Many of our communities have residents whose families originally came from countries in Africa. A fun storytime can involve stories from Kenya. For a craft project, make Kigogo games out of egg cartons, similar to Mancala: www.ehow.com/way_5406357_kenyan-crafts-children-make.html .
Barasch, Lynne. First Come the Zebra. Boys from two different tribes learn to become friends so they can save a toddler from a warthog.
Browne, Eileen. Handa’s Hen. In this counting story set in Kenya, Handa and her friend Akeyo search for grandmother’s hen.
Browne, Eileen. Handa’s Noisy Night. While at her friend’s house for a sleepover, Handa is kept awake by lots of different animal sounds.
Chamberlin, Mary. Mama Panya’s Pancakes. In this variation on “Stone Soup,” a boy invites all his friends to enjoy the pancakes his mother is making, although she is afraid she won’t have enough to go around.
Cunnane, Kelly. For You Are a Kenyan Child. Daily life in a modern Kenyan village is described.
Deedy, Carmen Agra. 14 Cows for America. In this picture book for older children, Kenya gives the U.S. 14 cows in the wake of the 9/11 attacks to help the country heal.
Feelings, Muriel. Moja Means One. This Swahili counting book celebrates East African culture. Companion to the alphabet book Jambo Means Hello.

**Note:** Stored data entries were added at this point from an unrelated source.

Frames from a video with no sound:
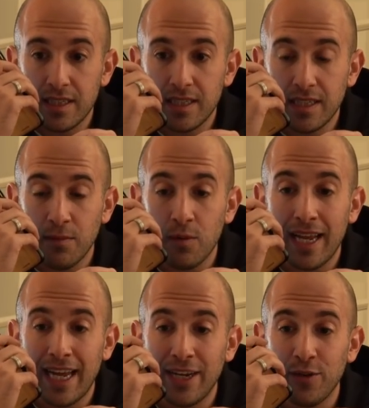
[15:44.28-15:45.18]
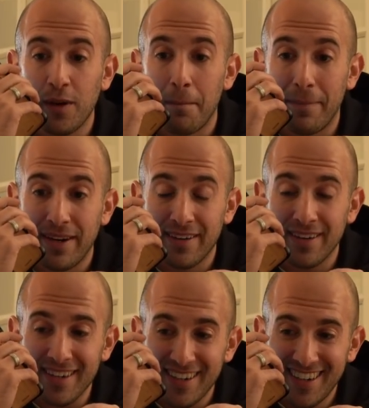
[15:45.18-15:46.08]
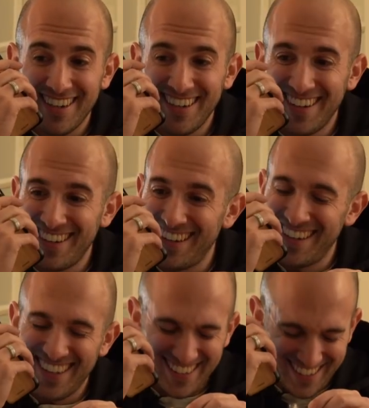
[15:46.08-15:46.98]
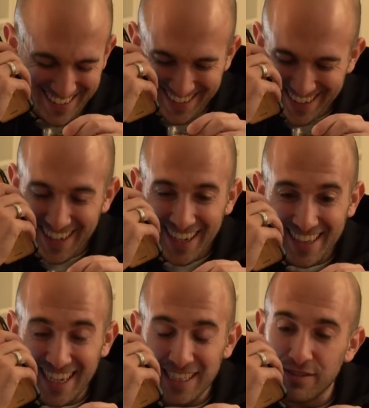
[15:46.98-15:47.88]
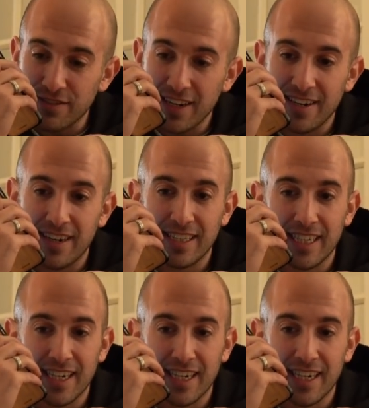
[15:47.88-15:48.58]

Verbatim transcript: then someone handed you a beer? Yeah. That's a friend right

Fullerton, Alma. Community Soup. Children grow vegetables at school hoping to make soup but a goat eats from the garden.
Kirk, Daniel. Rhino in the House. The true story of Anna Merz and the black rhino she saved.

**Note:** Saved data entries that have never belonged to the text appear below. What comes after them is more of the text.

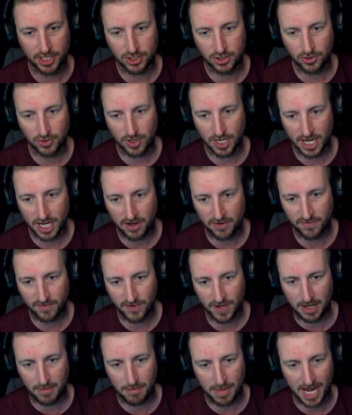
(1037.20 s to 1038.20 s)
do have
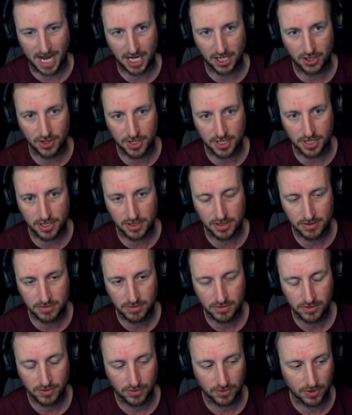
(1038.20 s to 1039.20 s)
a menu here,
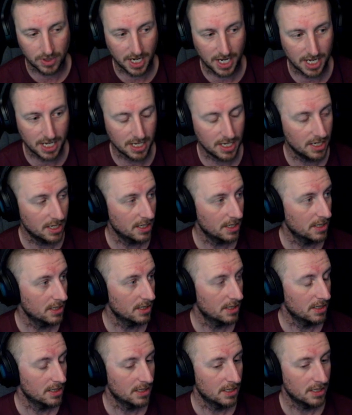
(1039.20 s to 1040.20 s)
right?
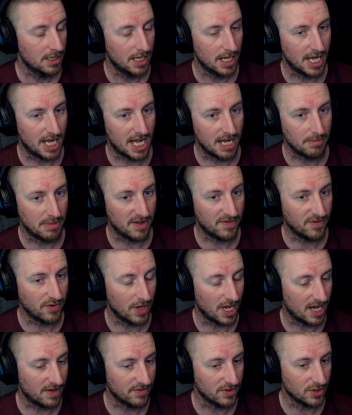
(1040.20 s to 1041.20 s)
If you
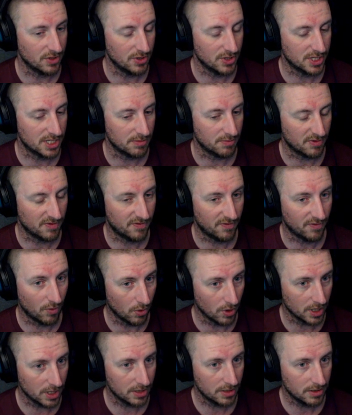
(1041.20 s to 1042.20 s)
haven't used it
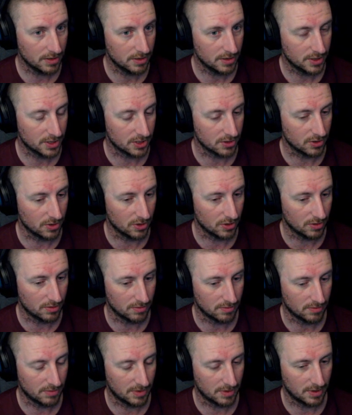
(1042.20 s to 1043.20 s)
before. So
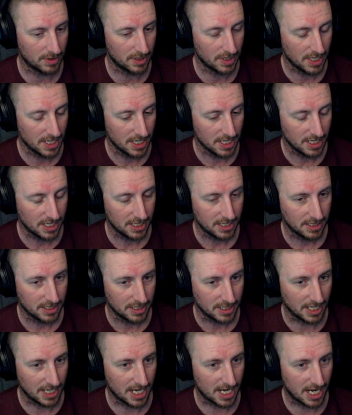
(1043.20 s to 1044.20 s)

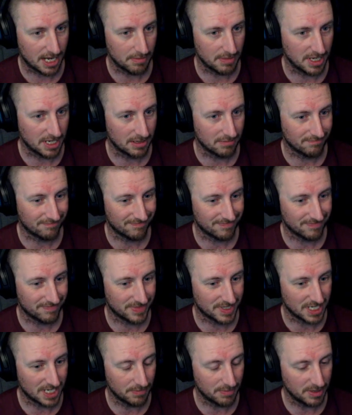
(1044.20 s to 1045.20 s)
yeah, I mean,
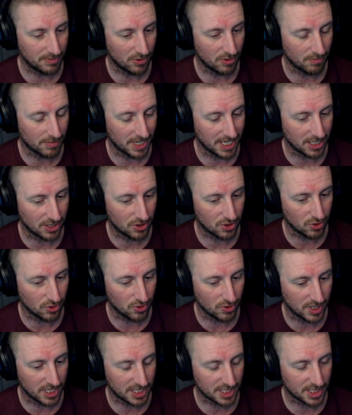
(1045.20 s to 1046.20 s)
some people might
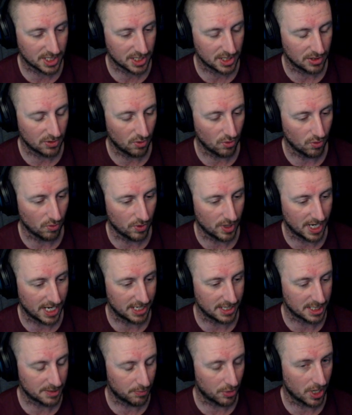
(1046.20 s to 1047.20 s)
do this
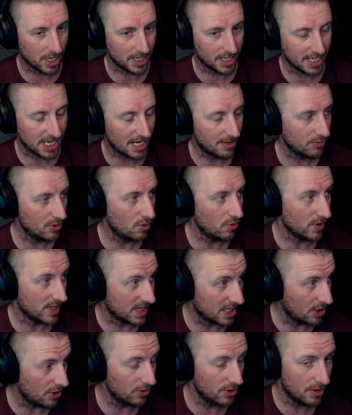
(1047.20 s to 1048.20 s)
Spark Gamble
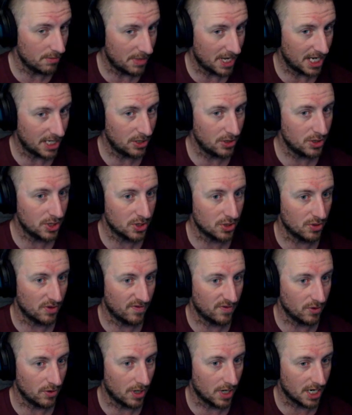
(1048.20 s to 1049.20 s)
without the menu. So
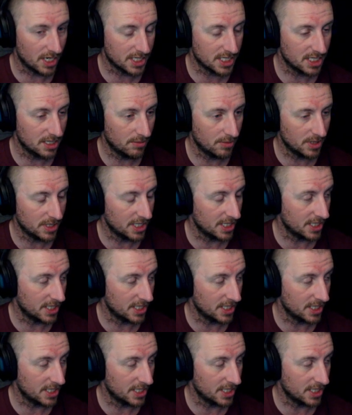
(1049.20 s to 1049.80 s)
if you are someone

Meisel, Paul. Anna and Samia: the True Story of Saving a Black Rhino. Wildlife advocate Anna Merz saves a black rhino named Samia.
Nyong’o, Lupita. Sulwe. Sulwe is teased for her dark skin but comes to understand she is beautiful.
Walters, Eric. The Matutu. A boy and his grandfather ride the bus on the boy’s fifth birthday.